======== Material provided
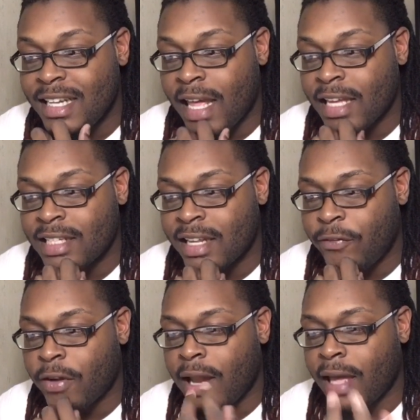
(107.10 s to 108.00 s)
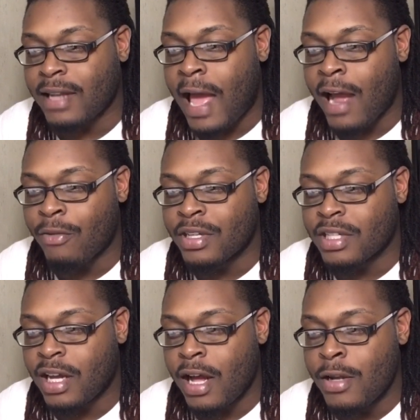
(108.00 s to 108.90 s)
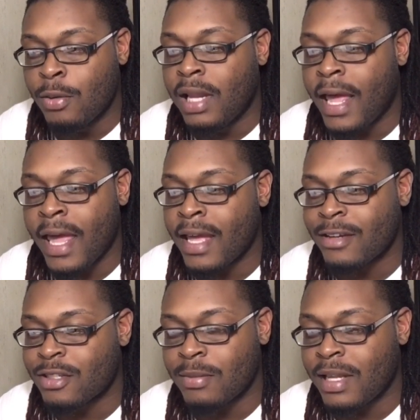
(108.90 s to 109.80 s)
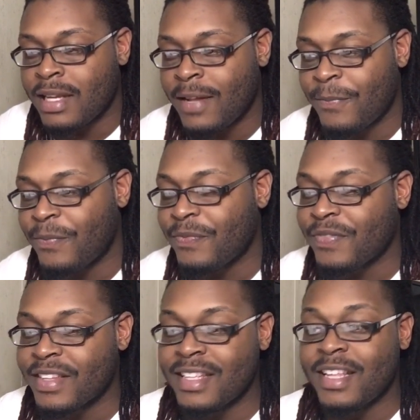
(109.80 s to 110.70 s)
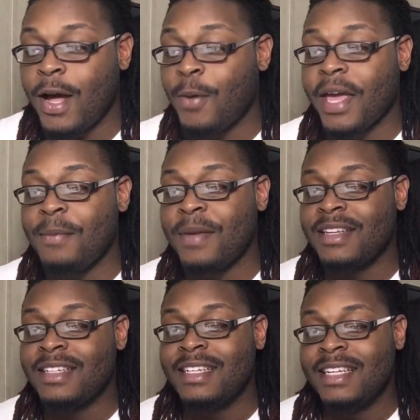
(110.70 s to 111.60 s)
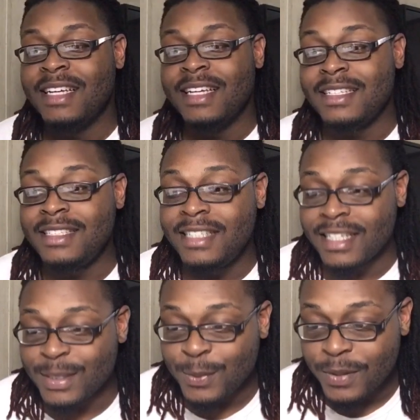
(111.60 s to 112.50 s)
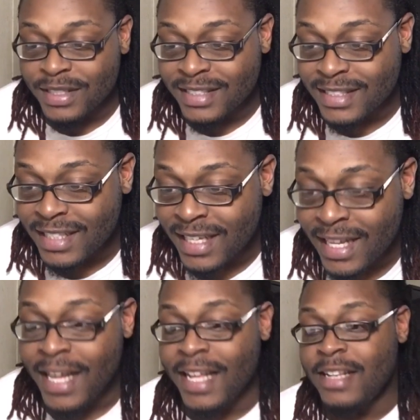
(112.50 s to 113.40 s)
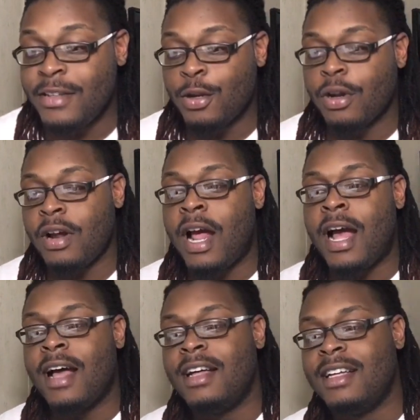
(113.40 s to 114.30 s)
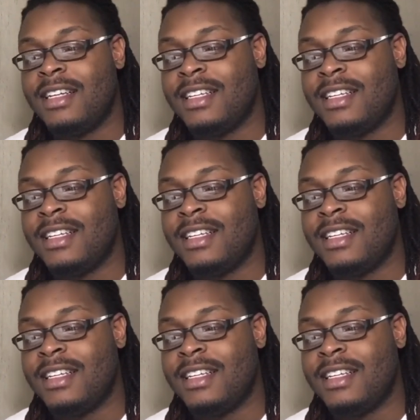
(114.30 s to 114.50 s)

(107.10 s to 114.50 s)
like that for like the Irish uh, Dullahan or something like that. Okay, man, this was Dura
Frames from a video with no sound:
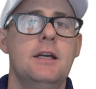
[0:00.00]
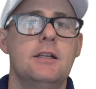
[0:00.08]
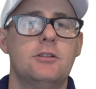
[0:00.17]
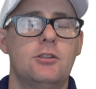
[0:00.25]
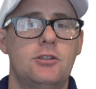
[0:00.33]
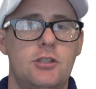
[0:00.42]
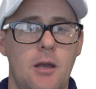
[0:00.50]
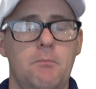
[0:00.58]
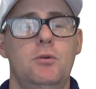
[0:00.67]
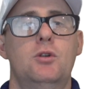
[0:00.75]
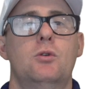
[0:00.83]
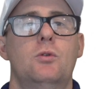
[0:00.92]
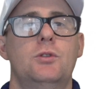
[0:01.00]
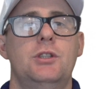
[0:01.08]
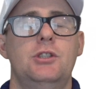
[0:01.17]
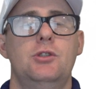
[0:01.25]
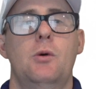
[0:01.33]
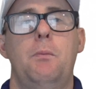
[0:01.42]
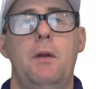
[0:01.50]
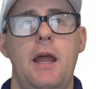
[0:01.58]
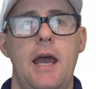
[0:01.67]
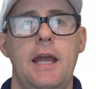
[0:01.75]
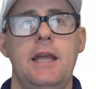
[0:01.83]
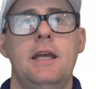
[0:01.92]
So some courses you'll
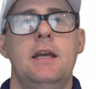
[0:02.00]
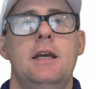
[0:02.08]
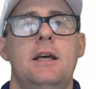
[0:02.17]
play,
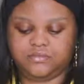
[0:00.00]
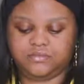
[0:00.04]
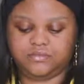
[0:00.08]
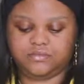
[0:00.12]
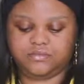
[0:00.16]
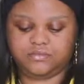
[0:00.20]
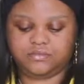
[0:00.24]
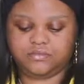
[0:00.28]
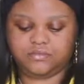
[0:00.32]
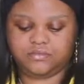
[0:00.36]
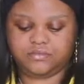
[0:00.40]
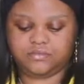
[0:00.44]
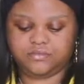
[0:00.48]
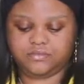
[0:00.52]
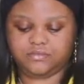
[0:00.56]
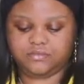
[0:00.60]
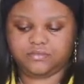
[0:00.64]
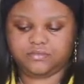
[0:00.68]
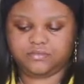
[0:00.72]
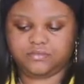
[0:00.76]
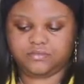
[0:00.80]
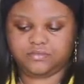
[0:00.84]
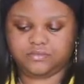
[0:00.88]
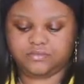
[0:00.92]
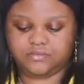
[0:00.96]

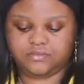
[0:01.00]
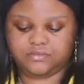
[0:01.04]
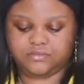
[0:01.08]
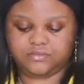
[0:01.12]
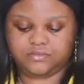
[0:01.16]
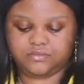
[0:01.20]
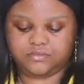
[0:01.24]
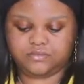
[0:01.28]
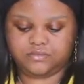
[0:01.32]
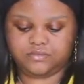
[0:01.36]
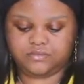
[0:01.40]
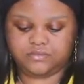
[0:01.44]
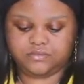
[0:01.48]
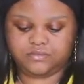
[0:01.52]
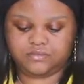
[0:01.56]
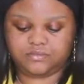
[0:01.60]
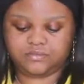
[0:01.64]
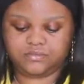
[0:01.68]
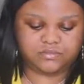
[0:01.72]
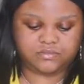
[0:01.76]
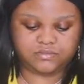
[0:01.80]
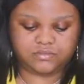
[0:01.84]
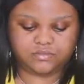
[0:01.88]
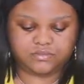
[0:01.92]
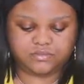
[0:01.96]

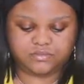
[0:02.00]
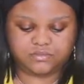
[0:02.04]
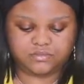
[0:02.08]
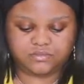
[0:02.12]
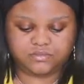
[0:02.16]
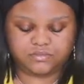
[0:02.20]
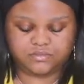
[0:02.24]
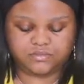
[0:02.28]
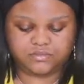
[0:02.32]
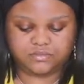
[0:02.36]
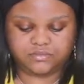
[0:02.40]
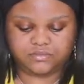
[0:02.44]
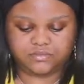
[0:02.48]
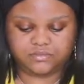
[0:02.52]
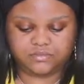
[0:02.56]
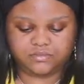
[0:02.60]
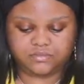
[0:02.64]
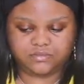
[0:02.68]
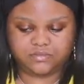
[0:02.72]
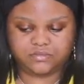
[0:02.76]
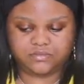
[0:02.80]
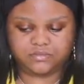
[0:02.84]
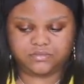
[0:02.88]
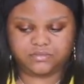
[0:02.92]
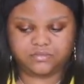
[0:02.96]

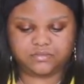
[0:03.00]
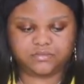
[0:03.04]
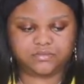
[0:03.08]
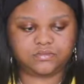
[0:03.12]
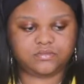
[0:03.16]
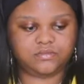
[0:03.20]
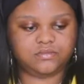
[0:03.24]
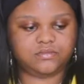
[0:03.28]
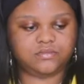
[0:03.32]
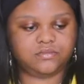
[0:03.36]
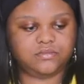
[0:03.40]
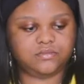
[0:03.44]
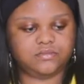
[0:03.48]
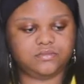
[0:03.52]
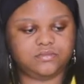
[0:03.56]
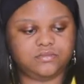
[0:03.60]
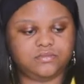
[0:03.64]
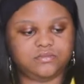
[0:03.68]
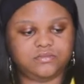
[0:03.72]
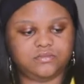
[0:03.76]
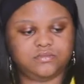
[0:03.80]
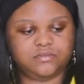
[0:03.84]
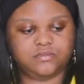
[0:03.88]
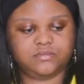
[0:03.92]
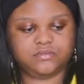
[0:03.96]

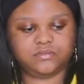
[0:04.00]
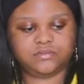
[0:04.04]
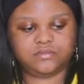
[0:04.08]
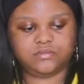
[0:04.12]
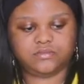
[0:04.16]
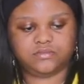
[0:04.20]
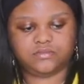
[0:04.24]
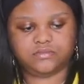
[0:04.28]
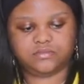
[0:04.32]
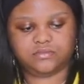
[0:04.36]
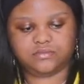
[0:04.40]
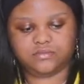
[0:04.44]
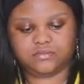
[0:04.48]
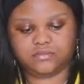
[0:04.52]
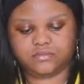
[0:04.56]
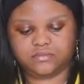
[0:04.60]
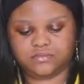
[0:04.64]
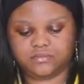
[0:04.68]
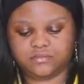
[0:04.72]
No words are spoken by the person on screen.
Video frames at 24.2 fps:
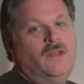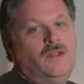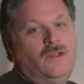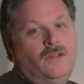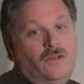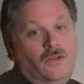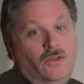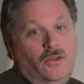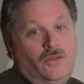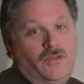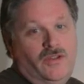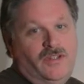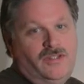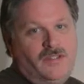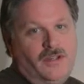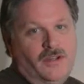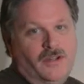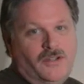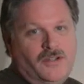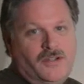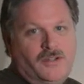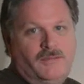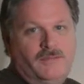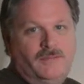Do the
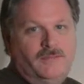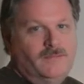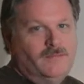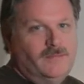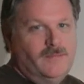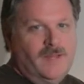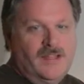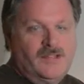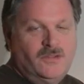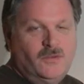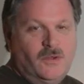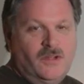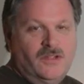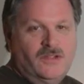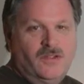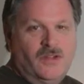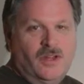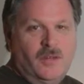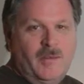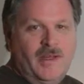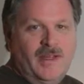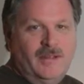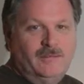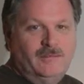research. That's what it's
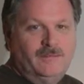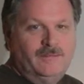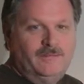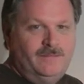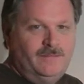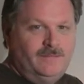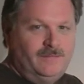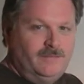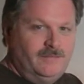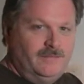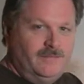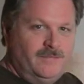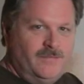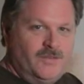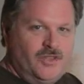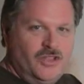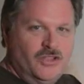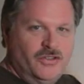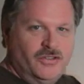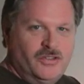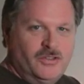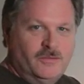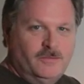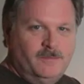all about.
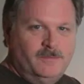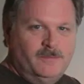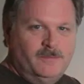Cheers.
================
Return the listing above in full and unaltered. Keep the pictures out.

(107.10 s to 108.00 s)
(108.00 s to 108.90 s)
(108.90 s to 109.80 s)
(109.80 s to 110.70 s)
(110.70 s to 111.60 s)
(111.60 s to 112.50 s)
(112.50 s to 113.40 s)
(113.40 s to 114.30 s)
(114.30 s to 114.50 s)

(107.10 s to 114.50 s)
like that for like the Irish uh, Dullahan or something like that. Okay, man, this was Dura
Frames from a video with no sound:
[0:00.00]
[0:00.08]
[0:00.17]
[0:00.25]
[0:00.33]
[0:00.42]
[0:00.50]
[0:00.58]
[0:00.67]
[0:00.75]
[0:00.83]
[0:00.92]
[0:01.00]
[0:01.08]
[0:01.17]
[0:01.25]
[0:01.33]
[0:01.42]
[0:01.50]
[0:01.58]
[0:01.67]
[0:01.75]
[0:01.83]
[0:01.92]
So some courses you'll
[0:02.00]
[0:02.08]
[0:02.17]
play,
[0:00.00]
[0:00.04]
[0:00.08]
[0:00.12]
[0:00.16]
[0:00.20]
[0:00.24]
[0:00.28]
[0:00.32]
[0:00.36]
[0:00.40]
[0:00.44]
[0:00.48]
[0:00.52]
[0:00.56]
[0:00.60]
[0:00.64]
[0:00.68]
[0:00.72]
[0:00.76]
[0:00.80]
[0:00.84]
[0:00.88]
[0:00.92]
[0:00.96]

[0:01.00]
[0:01.04]
[0:01.08]
[0:01.12]
[0:01.16]
[0:01.20]
[0:01.24]
[0:01.28]
[0:01.32]
[0:01.36]
[0:01.40]
[0:01.44]
[0:01.48]
[0:01.52]
[0:01.56]
[0:01.60]
[0:01.64]
[0:01.68]
[0:01.72]
[0:01.76]
[0:01.80]
[0:01.84]
[0:01.88]
[0:01.92]
[0:01.96]

[0:02.00]
[0:02.04]
[0:02.08]
[0:02.12]
[0:02.16]
[0:02.20]
[0:02.24]
[0:02.28]
[0:02.32]
[0:02.36]
[0:02.40]
[0:02.44]
[0:02.48]
[0:02.52]
[0:02.56]
[0:02.60]
[0:02.64]
[0:02.68]
[0:02.72]
[0:02.76]
[0:02.80]
[0:02.84]
[0:02.88]
[0:02.92]
[0:02.96]

[0:03.00]
[0:03.04]
[0:03.08]
[0:03.12]
[0:03.16]
[0:03.20]
[0:03.24]
[0:03.28]
[0:03.32]
[0:03.36]
[0:03.40]
[0:03.44]
[0:03.48]
[0:03.52]
[0:03.56]
[0:03.60]
[0:03.64]
[0:03.68]
[0:03.72]
[0:03.76]
[0:03.80]
[0:03.84]
[0:03.88]
[0:03.92]
[0:03.96]

[0:04.00]
[0:04.04]
[0:04.08]
[0:04.12]
[0:04.16]
[0:04.20]
[0:04.24]
[0:04.28]
[0:04.32]
[0:04.36]
[0:04.40]
[0:04.44]
[0:04.48]
[0:04.52]
[0:04.56]
[0:04.60]
[0:04.64]
[0:04.68]
[0:04.72]
No words are spoken by the person on screen.
Video frames at 24.2 fps:
Do the
research. That's what it's
all about.
Cheers.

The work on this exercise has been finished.